[Dataset entries]
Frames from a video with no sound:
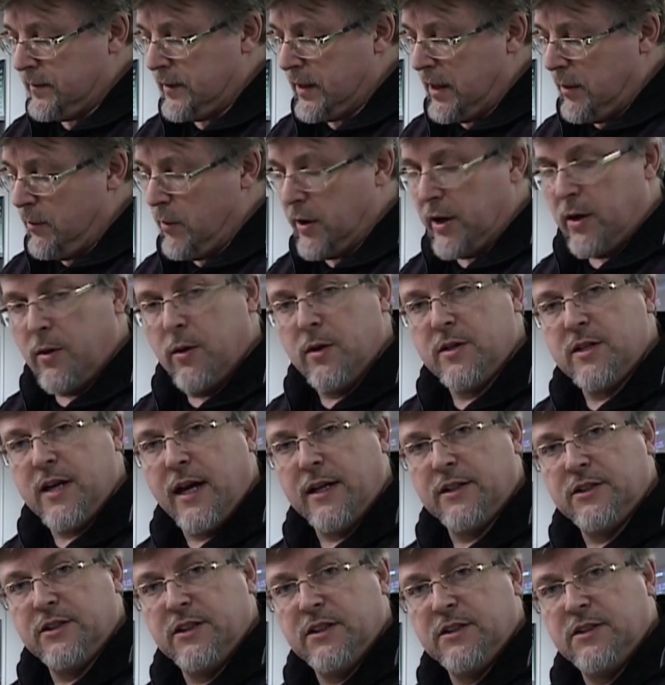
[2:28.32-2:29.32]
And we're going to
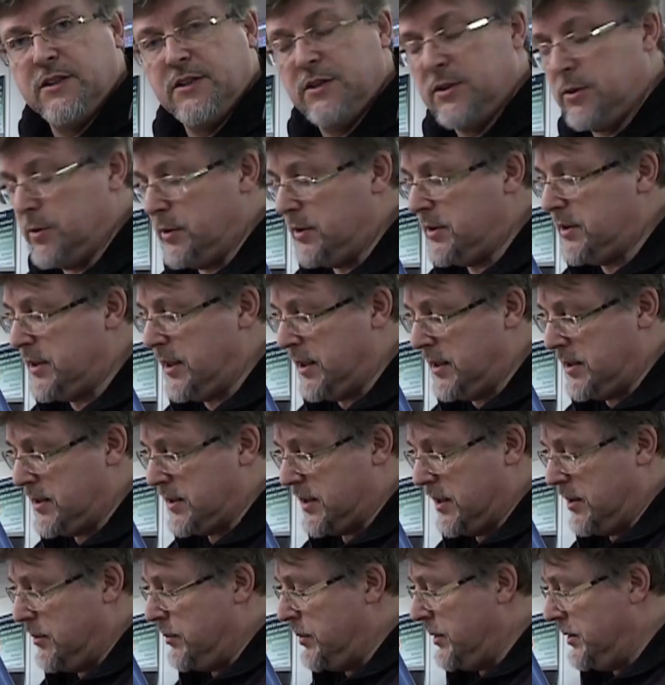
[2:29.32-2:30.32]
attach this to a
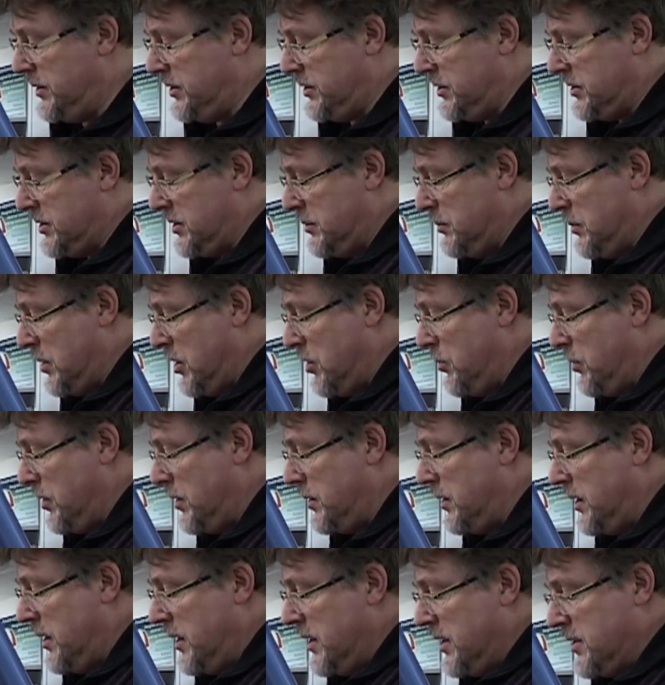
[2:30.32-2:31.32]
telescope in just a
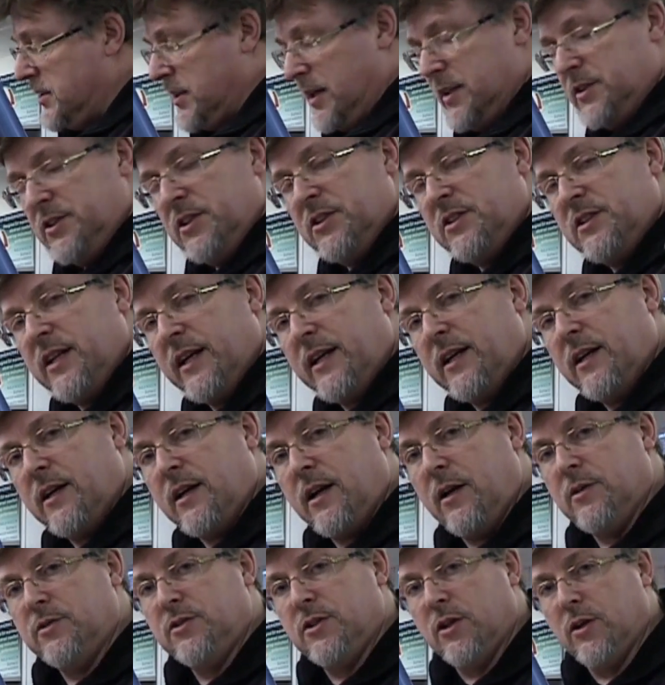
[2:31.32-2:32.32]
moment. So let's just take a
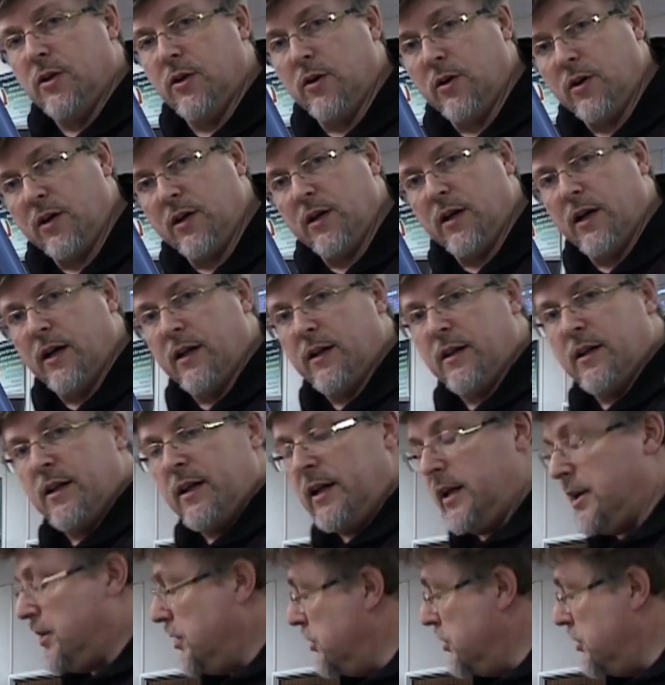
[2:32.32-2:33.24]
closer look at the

→ **Task instructions**:
All of the records above are to be copied exactly, minus the pictures.

→ **Response**:
Frames from a video with no sound:
[2:28.32-2:29.32]
And we're going to
[2:29.32-2:30.32]
attach this to a
[2:30.32-2:31.32]
telescope in just a
[2:31.32-2:32.32]
moment. So let's just take a
[2:32.32-2:33.24]
closer look at the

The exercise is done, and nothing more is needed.